Segment Start: Data for this task

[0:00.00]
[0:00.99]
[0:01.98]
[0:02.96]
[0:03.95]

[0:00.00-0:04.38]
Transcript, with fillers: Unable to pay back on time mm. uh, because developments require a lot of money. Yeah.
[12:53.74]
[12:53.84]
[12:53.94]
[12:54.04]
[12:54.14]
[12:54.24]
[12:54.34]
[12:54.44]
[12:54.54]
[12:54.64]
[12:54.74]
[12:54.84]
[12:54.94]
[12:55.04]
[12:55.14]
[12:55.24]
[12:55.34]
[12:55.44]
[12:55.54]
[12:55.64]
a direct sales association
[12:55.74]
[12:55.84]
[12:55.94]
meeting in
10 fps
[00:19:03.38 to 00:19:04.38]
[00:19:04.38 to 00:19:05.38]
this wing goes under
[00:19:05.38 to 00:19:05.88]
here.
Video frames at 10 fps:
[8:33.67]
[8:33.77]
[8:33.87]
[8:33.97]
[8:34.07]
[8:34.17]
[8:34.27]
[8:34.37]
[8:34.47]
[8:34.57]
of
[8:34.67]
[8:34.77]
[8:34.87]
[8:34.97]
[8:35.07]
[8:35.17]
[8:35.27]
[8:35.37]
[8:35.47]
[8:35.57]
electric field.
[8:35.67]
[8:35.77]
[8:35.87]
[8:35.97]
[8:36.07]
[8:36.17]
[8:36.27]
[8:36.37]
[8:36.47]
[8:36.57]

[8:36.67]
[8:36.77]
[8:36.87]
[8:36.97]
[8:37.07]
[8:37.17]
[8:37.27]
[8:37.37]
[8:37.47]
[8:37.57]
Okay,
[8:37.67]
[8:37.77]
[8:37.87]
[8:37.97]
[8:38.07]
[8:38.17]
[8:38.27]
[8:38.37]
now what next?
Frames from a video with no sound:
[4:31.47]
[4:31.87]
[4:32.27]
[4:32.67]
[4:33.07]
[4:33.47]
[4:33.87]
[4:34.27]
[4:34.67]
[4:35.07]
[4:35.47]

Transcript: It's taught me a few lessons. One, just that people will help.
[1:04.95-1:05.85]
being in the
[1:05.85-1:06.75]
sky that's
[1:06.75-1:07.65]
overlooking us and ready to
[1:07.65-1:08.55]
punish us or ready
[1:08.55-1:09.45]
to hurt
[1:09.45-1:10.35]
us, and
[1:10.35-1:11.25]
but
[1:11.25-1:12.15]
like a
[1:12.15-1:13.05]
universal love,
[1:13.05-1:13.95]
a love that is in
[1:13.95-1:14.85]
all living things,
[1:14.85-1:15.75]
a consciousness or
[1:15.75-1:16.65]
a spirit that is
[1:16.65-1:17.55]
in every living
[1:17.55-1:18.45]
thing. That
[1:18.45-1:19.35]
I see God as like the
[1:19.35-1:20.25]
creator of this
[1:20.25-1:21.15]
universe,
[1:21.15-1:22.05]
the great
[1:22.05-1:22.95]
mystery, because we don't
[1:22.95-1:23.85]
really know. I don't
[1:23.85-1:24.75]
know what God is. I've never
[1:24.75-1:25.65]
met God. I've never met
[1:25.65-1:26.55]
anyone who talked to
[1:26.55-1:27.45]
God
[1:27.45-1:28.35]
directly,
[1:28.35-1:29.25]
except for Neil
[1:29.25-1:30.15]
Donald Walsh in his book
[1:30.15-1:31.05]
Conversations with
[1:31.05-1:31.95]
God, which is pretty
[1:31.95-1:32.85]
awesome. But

Segment End: Data for this task

**Task statement**
Examine the entries and report how many of their lines contain the string "Transcript", giving no more than the number.

**Your solution**
2